Edited by Robin Mackay (founder of the philosophy press Urbanomic) and Armen Avanessian, this is the anthology that consolidated "accelerationism" as a named field. It gathers an "anticipations" section of precursors — including Marx's famous "Fragment on Machines" — a "ferment" of late-twentieth-century texts, and a "current" of recent statements, framed throughout by the editors' substantial introductory essay. Roughly two dozen texts, spanning the left and right poles of the tendency, in one volume.

Why it is the map of the whole current

What makes the Reader indispensable is the editors' introduction. Rather than treat accelerationism as a single doctrine, it lays out a genealogy: how a strand within Marx, refracted through Deleuze and Guattari, the 1990s Warwick CCRU, and the post-2008 left, splits into rival programmes that share a starting move — do not slow capitalism down; push through it. With that scaffolding in place, the anthology's primary texts stop being a wall of difficulty and become points you can locate on a map.

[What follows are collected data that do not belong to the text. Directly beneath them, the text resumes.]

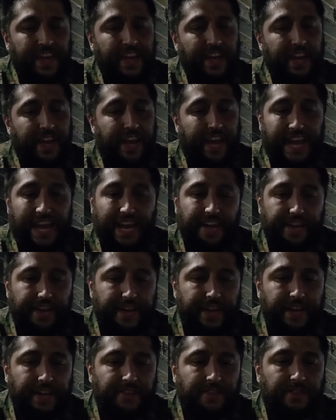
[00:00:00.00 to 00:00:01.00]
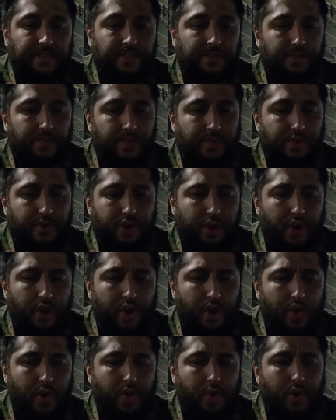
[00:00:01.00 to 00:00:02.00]
And it's
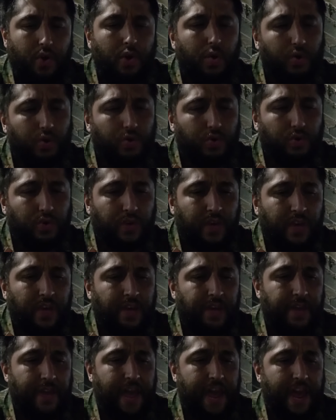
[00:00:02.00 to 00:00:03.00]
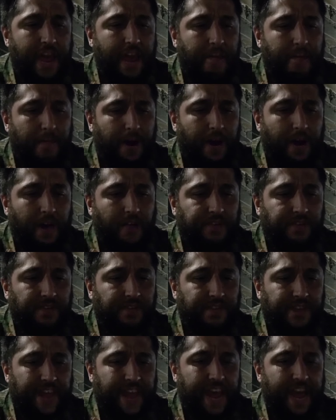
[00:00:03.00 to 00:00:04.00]
true, they must
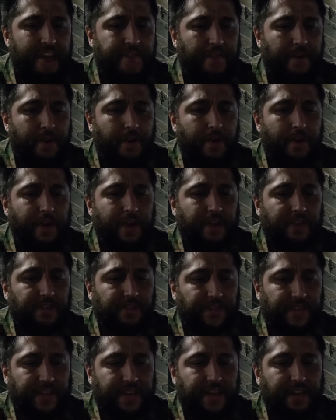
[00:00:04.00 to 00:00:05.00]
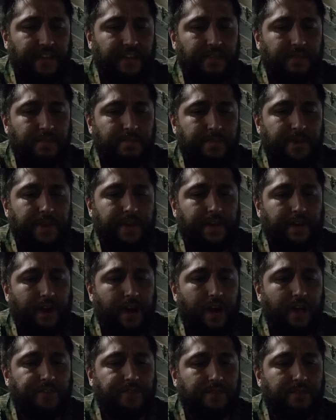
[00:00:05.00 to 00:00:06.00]
never exist
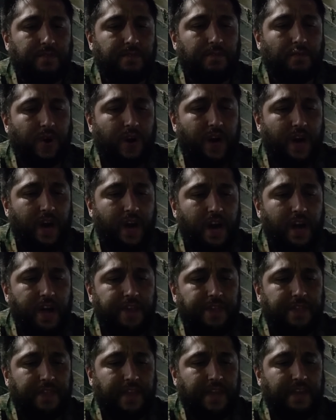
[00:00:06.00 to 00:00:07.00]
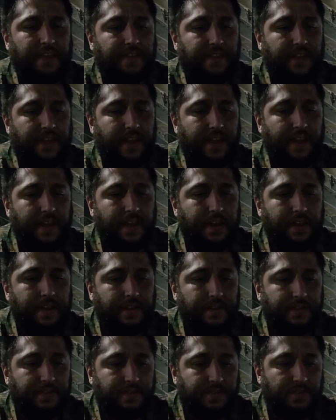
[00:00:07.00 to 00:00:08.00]
because of what they did
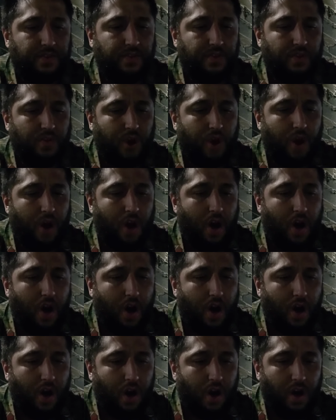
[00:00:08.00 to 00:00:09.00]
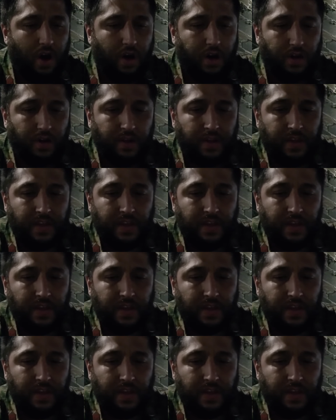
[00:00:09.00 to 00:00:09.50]
to all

The radical response to capitalism is not to resist, protest, or withdraw, but to press its most dynamic, uprooting tendencies further and faster than capital itself dares. (editorial paraphrase of the anthology's framing thesis)

— the editors' framing of accelerationism (editorial paraphrase)

Crucially, the book is even-handed by design: it prints the left-accelerationist manifesto and Land-adjacent material side by side, so you can see the fork for yourself rather than take anyone's summary of it. That is exactly what a first survey of a contested field should do.

Three highlights

1. The introduction is a course in itself

Read nothing else and the editors' essay still gives you the clearest short history of the current available in English — where it comes from, why it divides, and what is at stake.

2. Precursors you would never assemble yourself

Placing Marx's "Fragment on Machines" at the head of a lineage that runs to the present reframes accelerationism as an old question about technology and labour, not a recent internet curiosity.

3. Left and right in one binding

Because it refuses to pick a side editorially, the anthology lets you compare the constructive left programme and the darker Landian strand directly — the honest way to meet a divided field.

What to watch out for

Two honest notes. First, this is an anthology, not a monograph: the individual texts vary wildly in difficulty and were written for different audiences, so do not expect a smooth read from front to back. Use the introduction as your guide and move around. Second, some of the collected pieces — particularly the earlier Land material — are deliberately provocative and stylistically extreme; the point of reading them in this framed, comparative setting is precisely that you meet them with context rather than in isolation. Newcomers should read Fisher's Capitalist Realism first for the mood.

Editorial room notes Our rating rests on first-hand reading and bibliographic checking. This is a book to work through selectively, not to time as a straight read. The quotation block is our own paraphrase of the anthology's framing argument, not a verbatim reproduction of the editors' text — check the exact wording in the book. Difficulty is rated Intermediate on the strength of the accessible framing essays; several individual sources are considerably harder. Bibliographic details (eds. Robin Mackay & Armen Avanessian; Urbanomic, 2014) follow the published record.